I have a MySQL table that has a two column primary key, the latter of which was auto increment when it used to be MyISAM. When I switched it to InnoDB, I had to convert the auto_increment column to a normal int that updated itself to max()+1 with a before insert trigger. No problems so far..
The Java PreparedStatement that does the insert needs to know the last_insert_id of the row that was just inserted, and without the RETURNING function of Oracle/etc. I'm not sure how best to retrieve that value. Is there a way to get that emulated auto increment value without wrapping all of my insert functions into a stored function or requiring a second query?

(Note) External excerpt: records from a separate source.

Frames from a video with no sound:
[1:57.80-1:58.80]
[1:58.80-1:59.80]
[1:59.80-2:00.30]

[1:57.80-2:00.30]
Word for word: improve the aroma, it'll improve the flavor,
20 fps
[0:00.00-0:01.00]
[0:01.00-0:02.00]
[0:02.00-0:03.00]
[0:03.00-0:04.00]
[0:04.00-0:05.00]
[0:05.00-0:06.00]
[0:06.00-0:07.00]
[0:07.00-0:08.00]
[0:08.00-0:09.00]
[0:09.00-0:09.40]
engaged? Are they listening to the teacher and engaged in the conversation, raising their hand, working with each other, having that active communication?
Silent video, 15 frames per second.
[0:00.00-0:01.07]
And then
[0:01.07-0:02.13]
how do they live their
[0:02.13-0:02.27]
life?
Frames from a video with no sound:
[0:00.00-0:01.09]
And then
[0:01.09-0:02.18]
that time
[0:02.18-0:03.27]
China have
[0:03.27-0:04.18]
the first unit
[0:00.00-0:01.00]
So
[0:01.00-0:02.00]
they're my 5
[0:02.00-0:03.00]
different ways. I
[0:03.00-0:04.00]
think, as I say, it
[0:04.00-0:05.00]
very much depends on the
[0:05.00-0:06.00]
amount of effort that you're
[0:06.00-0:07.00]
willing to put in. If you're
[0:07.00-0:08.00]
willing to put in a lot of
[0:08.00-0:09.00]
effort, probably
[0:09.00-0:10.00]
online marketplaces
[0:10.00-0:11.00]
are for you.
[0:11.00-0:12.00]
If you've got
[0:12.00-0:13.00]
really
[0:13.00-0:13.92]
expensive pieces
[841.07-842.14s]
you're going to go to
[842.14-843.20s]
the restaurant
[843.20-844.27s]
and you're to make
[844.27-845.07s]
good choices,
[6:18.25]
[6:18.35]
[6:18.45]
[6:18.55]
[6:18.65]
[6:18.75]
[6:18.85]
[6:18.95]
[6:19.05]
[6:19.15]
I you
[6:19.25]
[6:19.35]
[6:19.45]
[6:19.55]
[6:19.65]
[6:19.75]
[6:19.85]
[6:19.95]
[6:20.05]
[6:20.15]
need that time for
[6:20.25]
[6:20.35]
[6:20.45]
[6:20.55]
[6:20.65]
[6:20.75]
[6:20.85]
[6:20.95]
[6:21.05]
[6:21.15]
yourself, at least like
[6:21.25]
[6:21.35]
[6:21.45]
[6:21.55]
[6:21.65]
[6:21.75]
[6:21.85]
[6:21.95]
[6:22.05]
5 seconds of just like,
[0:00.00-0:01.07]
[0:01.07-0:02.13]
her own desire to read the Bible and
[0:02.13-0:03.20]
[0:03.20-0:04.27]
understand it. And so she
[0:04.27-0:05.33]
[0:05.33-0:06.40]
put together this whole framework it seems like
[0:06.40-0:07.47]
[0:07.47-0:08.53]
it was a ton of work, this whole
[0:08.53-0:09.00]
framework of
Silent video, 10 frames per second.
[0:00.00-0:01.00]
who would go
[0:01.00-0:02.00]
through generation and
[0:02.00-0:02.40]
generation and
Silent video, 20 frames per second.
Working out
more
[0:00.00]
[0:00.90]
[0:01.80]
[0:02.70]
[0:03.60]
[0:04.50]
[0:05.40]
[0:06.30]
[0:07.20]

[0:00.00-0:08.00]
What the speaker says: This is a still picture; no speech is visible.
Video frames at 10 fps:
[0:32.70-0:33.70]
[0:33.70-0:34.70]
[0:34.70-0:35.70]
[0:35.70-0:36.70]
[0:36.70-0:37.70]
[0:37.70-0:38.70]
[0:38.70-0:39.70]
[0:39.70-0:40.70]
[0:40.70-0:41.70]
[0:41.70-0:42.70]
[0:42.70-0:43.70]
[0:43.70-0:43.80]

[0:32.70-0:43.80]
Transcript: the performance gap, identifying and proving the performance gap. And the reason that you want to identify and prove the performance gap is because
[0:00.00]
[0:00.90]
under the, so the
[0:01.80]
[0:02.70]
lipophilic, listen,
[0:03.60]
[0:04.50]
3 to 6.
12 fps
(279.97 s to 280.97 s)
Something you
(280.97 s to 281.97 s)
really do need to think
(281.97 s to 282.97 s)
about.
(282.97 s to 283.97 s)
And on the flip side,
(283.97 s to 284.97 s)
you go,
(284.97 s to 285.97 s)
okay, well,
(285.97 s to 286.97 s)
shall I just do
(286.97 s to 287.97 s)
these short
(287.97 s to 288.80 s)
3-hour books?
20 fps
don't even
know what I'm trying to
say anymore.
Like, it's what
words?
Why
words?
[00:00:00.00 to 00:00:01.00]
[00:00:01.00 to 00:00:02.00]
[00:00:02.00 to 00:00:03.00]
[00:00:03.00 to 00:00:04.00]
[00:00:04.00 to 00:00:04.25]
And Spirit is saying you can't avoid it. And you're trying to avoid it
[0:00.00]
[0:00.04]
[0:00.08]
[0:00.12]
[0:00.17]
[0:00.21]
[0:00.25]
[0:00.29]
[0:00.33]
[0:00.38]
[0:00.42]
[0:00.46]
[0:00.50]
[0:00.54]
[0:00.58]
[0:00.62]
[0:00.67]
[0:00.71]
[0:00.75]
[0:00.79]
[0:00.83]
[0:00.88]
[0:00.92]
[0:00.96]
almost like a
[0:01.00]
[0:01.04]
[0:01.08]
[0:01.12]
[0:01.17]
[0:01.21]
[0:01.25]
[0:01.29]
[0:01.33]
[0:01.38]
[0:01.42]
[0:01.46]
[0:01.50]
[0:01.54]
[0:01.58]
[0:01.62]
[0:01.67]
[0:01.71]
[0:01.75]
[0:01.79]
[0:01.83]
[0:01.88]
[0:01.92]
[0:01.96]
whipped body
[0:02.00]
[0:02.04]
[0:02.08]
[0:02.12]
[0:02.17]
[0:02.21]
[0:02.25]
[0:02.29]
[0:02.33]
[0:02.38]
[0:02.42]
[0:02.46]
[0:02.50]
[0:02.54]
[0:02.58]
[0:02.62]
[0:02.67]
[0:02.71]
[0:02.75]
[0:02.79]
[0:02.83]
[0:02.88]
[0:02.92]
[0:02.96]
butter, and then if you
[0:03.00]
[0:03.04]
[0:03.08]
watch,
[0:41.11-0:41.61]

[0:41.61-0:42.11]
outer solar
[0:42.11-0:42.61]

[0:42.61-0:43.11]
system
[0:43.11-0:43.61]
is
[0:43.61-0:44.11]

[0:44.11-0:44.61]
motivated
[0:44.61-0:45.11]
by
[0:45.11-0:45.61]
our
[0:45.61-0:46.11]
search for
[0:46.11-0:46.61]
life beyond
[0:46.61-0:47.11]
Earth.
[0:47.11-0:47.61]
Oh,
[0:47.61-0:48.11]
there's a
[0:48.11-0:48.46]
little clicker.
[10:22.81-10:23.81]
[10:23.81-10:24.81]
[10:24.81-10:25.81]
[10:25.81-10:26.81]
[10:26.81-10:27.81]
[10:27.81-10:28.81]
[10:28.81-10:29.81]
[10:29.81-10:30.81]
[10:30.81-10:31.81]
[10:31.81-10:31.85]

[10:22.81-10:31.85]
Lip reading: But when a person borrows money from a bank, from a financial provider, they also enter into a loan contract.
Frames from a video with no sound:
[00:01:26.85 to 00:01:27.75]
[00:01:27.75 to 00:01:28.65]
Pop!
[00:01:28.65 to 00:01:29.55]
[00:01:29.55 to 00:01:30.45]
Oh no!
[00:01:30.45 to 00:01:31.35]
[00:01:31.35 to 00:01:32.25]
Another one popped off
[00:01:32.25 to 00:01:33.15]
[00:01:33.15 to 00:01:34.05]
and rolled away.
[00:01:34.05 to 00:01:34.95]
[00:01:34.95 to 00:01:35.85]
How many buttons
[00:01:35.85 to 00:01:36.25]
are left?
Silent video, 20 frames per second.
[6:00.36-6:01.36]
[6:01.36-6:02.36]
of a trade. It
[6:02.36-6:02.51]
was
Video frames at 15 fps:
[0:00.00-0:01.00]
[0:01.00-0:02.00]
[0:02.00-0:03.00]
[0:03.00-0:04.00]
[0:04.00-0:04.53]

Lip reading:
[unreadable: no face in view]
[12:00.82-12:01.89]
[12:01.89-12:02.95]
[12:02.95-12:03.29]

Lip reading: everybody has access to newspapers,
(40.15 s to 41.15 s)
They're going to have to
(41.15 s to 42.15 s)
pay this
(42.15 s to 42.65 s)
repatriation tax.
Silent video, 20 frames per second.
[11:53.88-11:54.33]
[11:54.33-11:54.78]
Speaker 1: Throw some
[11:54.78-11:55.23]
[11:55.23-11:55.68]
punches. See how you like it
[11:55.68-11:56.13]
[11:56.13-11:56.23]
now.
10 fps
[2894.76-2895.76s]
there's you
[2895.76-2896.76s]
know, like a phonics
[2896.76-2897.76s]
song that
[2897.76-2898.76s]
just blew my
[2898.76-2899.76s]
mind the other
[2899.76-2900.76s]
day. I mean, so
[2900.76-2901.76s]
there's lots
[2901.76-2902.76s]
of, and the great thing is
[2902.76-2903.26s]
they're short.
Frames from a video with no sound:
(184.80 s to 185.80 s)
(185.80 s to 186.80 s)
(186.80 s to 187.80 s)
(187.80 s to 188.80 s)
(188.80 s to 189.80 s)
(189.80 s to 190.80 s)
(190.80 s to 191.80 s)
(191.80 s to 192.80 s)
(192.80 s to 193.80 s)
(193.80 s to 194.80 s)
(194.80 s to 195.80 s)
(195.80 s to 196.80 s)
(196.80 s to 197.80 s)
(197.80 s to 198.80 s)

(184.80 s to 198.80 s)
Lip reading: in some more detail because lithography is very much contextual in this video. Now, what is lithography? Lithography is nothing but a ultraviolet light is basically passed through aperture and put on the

Just for reference, something along the lines of (just writing this out, so might not be perfect, but it should get the idea across):
CREATE TABLE t ( id1 int NOT NULL, id2 int NOT NULL DEFAULT '0', PRIMARY KEY (id1, id2) ) ENGINE=InnoDB; DELIMITER $$ CREATE TRIGGER t_auto_increment BEFORE INSERT ON t FOR EACH ROW BEGIN SET NEW.id2 = (SELECT MAX(id2)+1 FROM t WHERE id1=NEW.id1); END$$ DELIMITER ;
I know with other DB engines I can just tell it to return id2 with the insert query, which I assume would solve my problem, but MySQL doesn't seem to support this. I'd rather not make what would be a number of stored functions to wrap every insert, so the best I thought of was setting a variable and looking for it afterwards.. though I'd much prefer something that doesn't require a second query to the server, of course, despite said query would be light.